* [ABOUT THIS EXERCISE]:
Repeat each line of the material exactly.
*** PROVIDED DATA Section Begins ***
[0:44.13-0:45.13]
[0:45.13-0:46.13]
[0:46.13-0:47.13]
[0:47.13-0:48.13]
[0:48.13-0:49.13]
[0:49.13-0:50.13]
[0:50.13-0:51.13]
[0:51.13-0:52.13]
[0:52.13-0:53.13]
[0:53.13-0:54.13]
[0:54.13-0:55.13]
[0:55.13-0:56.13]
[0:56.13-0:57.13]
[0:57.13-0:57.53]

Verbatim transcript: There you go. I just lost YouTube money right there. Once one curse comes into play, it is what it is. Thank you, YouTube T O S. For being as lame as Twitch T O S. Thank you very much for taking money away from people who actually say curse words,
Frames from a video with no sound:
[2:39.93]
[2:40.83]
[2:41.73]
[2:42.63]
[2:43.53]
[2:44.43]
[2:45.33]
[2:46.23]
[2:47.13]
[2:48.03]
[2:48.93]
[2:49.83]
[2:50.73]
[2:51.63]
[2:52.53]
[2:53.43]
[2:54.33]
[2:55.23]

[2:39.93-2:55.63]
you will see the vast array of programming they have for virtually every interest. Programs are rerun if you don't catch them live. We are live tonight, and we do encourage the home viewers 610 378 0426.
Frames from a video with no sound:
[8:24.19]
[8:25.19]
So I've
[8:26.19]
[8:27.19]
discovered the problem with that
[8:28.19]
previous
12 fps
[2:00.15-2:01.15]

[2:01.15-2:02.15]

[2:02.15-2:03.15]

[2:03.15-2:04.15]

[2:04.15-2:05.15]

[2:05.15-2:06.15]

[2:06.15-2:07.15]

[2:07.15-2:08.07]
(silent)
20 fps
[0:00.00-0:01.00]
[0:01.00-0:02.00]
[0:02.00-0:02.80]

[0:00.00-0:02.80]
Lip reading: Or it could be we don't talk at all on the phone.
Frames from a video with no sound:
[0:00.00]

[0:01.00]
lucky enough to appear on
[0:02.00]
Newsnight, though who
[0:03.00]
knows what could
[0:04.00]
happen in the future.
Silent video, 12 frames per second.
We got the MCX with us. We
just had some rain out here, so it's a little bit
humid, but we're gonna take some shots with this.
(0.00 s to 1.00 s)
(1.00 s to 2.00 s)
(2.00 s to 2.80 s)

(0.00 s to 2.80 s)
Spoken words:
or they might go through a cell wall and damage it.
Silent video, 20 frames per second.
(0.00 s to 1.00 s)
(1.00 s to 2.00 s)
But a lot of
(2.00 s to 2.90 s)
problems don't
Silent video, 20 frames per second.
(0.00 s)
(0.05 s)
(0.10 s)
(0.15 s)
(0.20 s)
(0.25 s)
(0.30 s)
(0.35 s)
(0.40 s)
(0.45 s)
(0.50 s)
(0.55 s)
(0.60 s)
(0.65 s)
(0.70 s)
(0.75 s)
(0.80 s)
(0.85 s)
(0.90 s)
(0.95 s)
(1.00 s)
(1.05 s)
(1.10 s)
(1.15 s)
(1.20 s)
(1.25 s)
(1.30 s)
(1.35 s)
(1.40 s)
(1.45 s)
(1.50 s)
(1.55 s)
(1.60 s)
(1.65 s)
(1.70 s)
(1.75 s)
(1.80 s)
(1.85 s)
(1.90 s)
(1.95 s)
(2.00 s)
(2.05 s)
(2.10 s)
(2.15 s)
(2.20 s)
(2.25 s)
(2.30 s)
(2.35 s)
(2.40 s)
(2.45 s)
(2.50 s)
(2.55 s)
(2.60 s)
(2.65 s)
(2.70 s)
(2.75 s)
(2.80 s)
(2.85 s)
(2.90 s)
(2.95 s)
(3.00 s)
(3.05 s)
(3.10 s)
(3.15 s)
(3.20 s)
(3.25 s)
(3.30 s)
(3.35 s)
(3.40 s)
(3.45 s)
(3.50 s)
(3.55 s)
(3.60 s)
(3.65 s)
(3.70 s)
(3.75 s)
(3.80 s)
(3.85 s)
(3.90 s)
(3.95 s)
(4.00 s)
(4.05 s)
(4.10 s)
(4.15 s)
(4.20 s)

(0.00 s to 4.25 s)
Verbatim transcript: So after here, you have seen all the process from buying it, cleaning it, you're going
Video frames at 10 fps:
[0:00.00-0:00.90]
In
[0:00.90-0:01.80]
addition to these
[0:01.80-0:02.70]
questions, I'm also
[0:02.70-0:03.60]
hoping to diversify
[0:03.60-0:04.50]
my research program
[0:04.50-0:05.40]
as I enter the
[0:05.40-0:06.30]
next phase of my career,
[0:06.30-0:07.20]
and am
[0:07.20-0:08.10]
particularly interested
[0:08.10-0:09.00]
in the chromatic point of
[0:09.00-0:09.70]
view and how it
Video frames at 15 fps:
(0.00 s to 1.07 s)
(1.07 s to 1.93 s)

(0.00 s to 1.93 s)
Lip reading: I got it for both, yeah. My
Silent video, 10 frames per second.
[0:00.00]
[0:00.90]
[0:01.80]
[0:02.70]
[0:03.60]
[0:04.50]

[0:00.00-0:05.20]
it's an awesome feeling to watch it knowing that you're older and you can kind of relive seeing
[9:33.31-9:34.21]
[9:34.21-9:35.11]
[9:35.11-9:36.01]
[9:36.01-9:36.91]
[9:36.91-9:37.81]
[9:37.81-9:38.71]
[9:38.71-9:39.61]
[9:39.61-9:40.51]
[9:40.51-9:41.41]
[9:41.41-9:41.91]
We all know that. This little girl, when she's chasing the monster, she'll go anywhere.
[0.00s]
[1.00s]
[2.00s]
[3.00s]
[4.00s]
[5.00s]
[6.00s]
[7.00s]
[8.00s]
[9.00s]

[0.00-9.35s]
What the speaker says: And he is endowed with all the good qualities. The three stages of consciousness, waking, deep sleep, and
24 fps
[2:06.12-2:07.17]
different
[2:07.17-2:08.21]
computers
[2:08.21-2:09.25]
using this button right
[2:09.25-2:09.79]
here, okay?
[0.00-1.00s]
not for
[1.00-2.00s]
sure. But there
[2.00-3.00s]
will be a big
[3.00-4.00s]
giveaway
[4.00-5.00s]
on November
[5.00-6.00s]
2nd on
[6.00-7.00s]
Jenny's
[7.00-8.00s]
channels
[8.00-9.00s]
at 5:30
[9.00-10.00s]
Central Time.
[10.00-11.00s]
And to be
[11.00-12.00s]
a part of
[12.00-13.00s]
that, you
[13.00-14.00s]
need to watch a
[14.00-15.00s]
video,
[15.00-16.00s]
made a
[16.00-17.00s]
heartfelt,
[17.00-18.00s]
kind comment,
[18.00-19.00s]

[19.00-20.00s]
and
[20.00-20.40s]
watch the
*** PROVIDED DATA Section Ends ***
* [EXPECTED ANSWER]:
[0:44.13-0:45.13]
[0:45.13-0:46.13]
[0:46.13-0:47.13]
[0:47.13-0:48.13]
[0:48.13-0:49.13]
[0:49.13-0:50.13]
[0:50.13-0:51.13]
[0:51.13-0:52.13]
[0:52.13-0:53.13]
[0:53.13-0:54.13]
[0:54.13-0:55.13]
[0:55.13-0:56.13]
[0:56.13-0:57.13]
[0:57.13-0:57.53]

Verbatim transcript: There you go. I just lost YouTube money right there. Once one curse comes into play, it is what it is. Thank you, YouTube T O S. For being as lame as Twitch T O S. Thank you very much for taking money away from people who actually say curse words,
Frames from a video with no sound:
[2:39.93]
[2:40.83]
[2:41.73]
[2:42.63]
[2:43.53]
[2:44.43]
[2:45.33]
[2:46.23]
[2:47.13]
[2:48.03]
[2:48.93]
[2:49.83]
[2:50.73]
[2:51.63]
[2:52.53]
[2:53.43]
[2:54.33]
[2:55.23]

[2:39.93-2:55.63]
you will see the vast array of programming they have for virtually every interest. Programs are rerun if you don't catch them live. We are live tonight, and we do encourage the home viewers 610 378 0426.
Frames from a video with no sound:
[8:24.19]
[8:25.19]
So I've
[8:26.19]
[8:27.19]
discovered the problem with that
[8:28.19]
previous
12 fps
[2:00.15-2:01.15]

[2:01.15-2:02.15]

[2:02.15-2:03.15]

[2:03.15-2:04.15]

[2:04.15-2:05.15]

[2:05.15-2:06.15]

[2:06.15-2:07.15]

[2:07.15-2:08.07]
(silent)
20 fps
[0:00.00-0:01.00]
[0:01.00-0:02.00]
[0:02.00-0:02.80]

[0:00.00-0:02.80]
Lip reading: Or it could be we don't talk at all on the phone.
Frames from a video with no sound:
[0:00.00]

[0:01.00]
lucky enough to appear on
[0:02.00]
Newsnight, though who
[0:03.00]
knows what could
[0:04.00]
happen in the future.
Silent video, 12 frames per second.
We got the MCX with us. We
just had some rain out here, so it's a little bit
humid, but we're gonna take some shots with this.
(0.00 s to 1.00 s)
(1.00 s to 2.00 s)
(2.00 s to 2.80 s)

(0.00 s to 2.80 s)
Spoken words:
or they might go through a cell wall and damage it.
Silent video, 20 frames per second.
(0.00 s to 1.00 s)
(1.00 s to 2.00 s)
But a lot of
(2.00 s to 2.90 s)
problems don't
Silent video, 20 frames per second.
(0.00 s)
(0.05 s)
(0.10 s)
(0.15 s)
(0.20 s)
(0.25 s)
(0.30 s)
(0.35 s)
(0.40 s)
(0.45 s)
(0.50 s)
(0.55 s)
(0.60 s)
(0.65 s)
(0.70 s)
(0.75 s)
(0.80 s)
(0.85 s)
(0.90 s)
(0.95 s)
(1.00 s)
(1.05 s)
(1.10 s)
(1.15 s)
(1.20 s)
(1.25 s)
(1.30 s)
(1.35 s)
(1.40 s)
(1.45 s)
(1.50 s)
(1.55 s)
(1.60 s)
(1.65 s)
(1.70 s)
(1.75 s)
(1.80 s)
(1.85 s)
(1.90 s)
(1.95 s)
(2.00 s)
(2.05 s)
(2.10 s)
(2.15 s)
(2.20 s)
(2.25 s)
(2.30 s)
(2.35 s)
(2.40 s)
(2.45 s)
(2.50 s)
(2.55 s)
(2.60 s)
(2.65 s)
(2.70 s)
(2.75 s)
(2.80 s)
(2.85 s)
(2.90 s)
(2.95 s)
(3.00 s)
(3.05 s)
(3.10 s)
(3.15 s)
(3.20 s)
(3.25 s)
(3.30 s)
(3.35 s)
(3.40 s)
(3.45 s)
(3.50 s)
(3.55 s)
(3.60 s)
(3.65 s)
(3.70 s)
(3.75 s)
(3.80 s)
(3.85 s)
(3.90 s)
(3.95 s)
(4.00 s)
(4.05 s)
(4.10 s)
(4.15 s)
(4.20 s)

(0.00 s to 4.25 s)
Verbatim transcript: So after here, you have seen all the process from buying it, cleaning it, you're going
Video frames at 10 fps:
[0:00.00-0:00.90]
In
[0:00.90-0:01.80]
addition to these
[0:01.80-0:02.70]
questions, I'm also
[0:02.70-0:03.60]
hoping to diversify
[0:03.60-0:04.50]
my research program
[0:04.50-0:05.40]
as I enter the
[0:05.40-0:06.30]
next phase of my career,
[0:06.30-0:07.20]
and am
[0:07.20-0:08.10]
particularly interested
[0:08.10-0:09.00]
in the chromatic point of
[0:09.00-0:09.70]
view and how it
Video frames at 15 fps:
(0.00 s to 1.07 s)
(1.07 s to 1.93 s)

(0.00 s to 1.93 s)
Lip reading: I got it for both, yeah. My
Silent video, 10 frames per second.
[0:00.00]
[0:00.90]
[0:01.80]
[0:02.70]
[0:03.60]
[0:04.50]

[0:00.00-0:05.20]
it's an awesome feeling to watch it knowing that you're older and you can kind of relive seeing
[9:33.31-9:34.21]
[9:34.21-9:35.11]
[9:35.11-9:36.01]
[9:36.01-9:36.91]
[9:36.91-9:37.81]
[9:37.81-9:38.71]
[9:38.71-9:39.61]
[9:39.61-9:40.51]
[9:40.51-9:41.41]
[9:41.41-9:41.91]
We all know that. This little girl, when she's chasing the monster, she'll go anywhere.
[0.00s]
[1.00s]
[2.00s]
[3.00s]
[4.00s]
[5.00s]
[6.00s]
[7.00s]
[8.00s]
[9.00s]

[0.00-9.35s]
What the speaker says: And he is endowed with all the good qualities. The three stages of consciousness, waking, deep sleep, and
24 fps
[2:06.12-2:07.17]
different
[2:07.17-2:08.21]
computers
[2:08.21-2:09.25]
using this button right
[2:09.25-2:09.79]
here, okay?
[0.00-1.00s]
not for
[1.00-2.00s]
sure. But there
[2.00-3.00s]
will be a big
[3.00-4.00s]
giveaway
[4.00-5.00s]
on November
[5.00-6.00s]
2nd on
[6.00-7.00s]
Jenny's
[7.00-8.00s]
channels
[8.00-9.00s]
at 5:30
[9.00-10.00s]
Central Time.
[10.00-11.00s]
And to be
[11.00-12.00s]
a part of
[12.00-13.00s]
that, you
[13.00-14.00s]
need to watch a
[14.00-15.00s]
video,
[15.00-16.00s]
made a
[16.00-17.00s]
heartfelt,
[17.00-18.00s]
kind comment,
[18.00-19.00s]

[19.00-20.00s]
and
[20.00-20.40s]
watch the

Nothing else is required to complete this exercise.